Snacks, Breaks, and Booze
I host like 90% of the time, and players bring snacks; each week the snack duty rotates, and the snack person brings a few bags of chips and pretzels. During important sessions and boss showdowns, some wise guy might bring chocolate covered donuts or Pop'Ems in an effort to cloud my judgment; curse them for knowing the DM's weaknesses.
We only play three or so hours, so we don't take breaks - folks just wander out as necessary. These days we go with water only; there are kids at the game and a few of the guys have to drive, but we've had beer at game night in the past. For that matter, every game night starts with The Song: the theme for Monday Night Football.
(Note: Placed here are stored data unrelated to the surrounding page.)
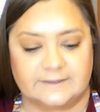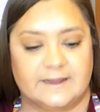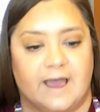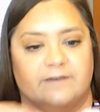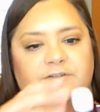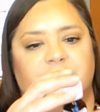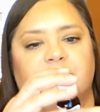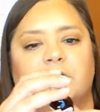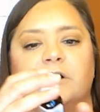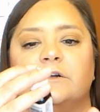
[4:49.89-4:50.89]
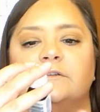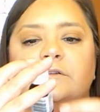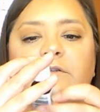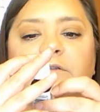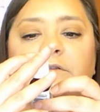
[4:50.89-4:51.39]
lavender.
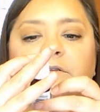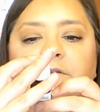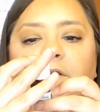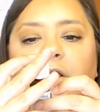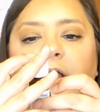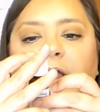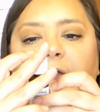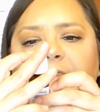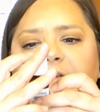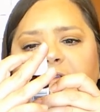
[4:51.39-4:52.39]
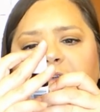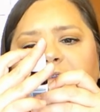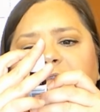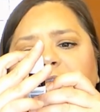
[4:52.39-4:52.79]
And this is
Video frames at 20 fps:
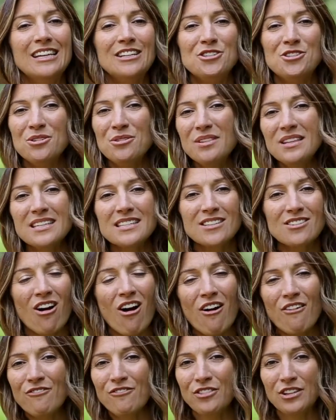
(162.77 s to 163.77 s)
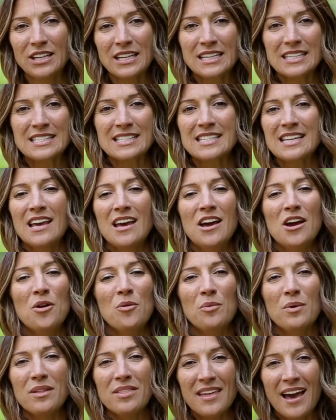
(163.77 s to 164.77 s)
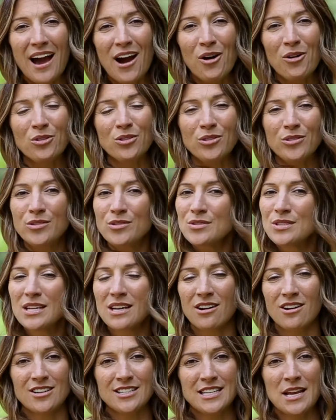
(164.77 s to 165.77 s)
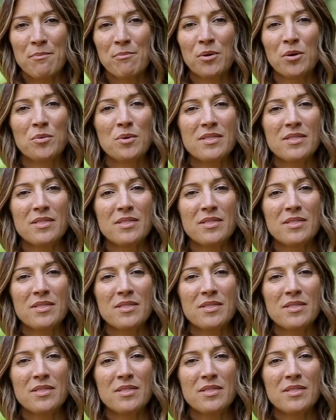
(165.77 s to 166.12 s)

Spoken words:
do these conflicts without losing our temper,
The only thing better each week than the kick off for Monday Night Football is kicking off game night.
Other curious table habits: the bringer of snacks is also the party "Caller" for the night; this ensures the duty rotates around the table and every body gets a chance to be the table boss. Weekly snack duty comes along with an honorary title, such as Ceasar Octavius Snackius, Thurston J Snackwell the 3rd, or Spongebob Snackpants. This week, snacks will be brought in by JR, in the role of alien snackoid from the planet Snack. (It's true, I can be amused by really dumb things like making up a weekly snack title.)
The Absent Player
You cede control over your character's life when you miss a game, and the other players run the guy like a henchman. Pretty much everyone is a friend or acquaintance of each other, so they don't go out of there way to abuse the characters of missing players, but it's also true that those guys tend to be the ones that open doors and test potions. Just saying.
Talking About the Hobby
The first rule of Fight Club….
On a more serious note, I'm long past caring what people think about gaming. I've got a successful career, awesome family; I'm very open about my enjoyment of history, fantasy, horror and sci-fi literature, and running a weekly D&D game. You get used to reactions that run the gamut from embarrassed chuckles ("You still play that game from the 80's?"), shocked incredulity ("That game's not evil?") and the occasional approval ("Very cool, I wish I had a group near me"). My neighborhood has a few dads who play, and a few who nod politely and don't let their kids over because they're close-minded. C'est la vie.
The funny thing about explaining gaming to interested newbies is that it's become easier to discuss video games like Zelda or WOW, and then just say this is like playing those games from the time before computers. Ouch.
I believe in progressive elaboration, start bland and high level, and reveal more details as the group asks questions and investigates. I'm not shy of big words, but I understand that long descriptions put people to sleep, and folks can't parse too many things at one time in short term memory.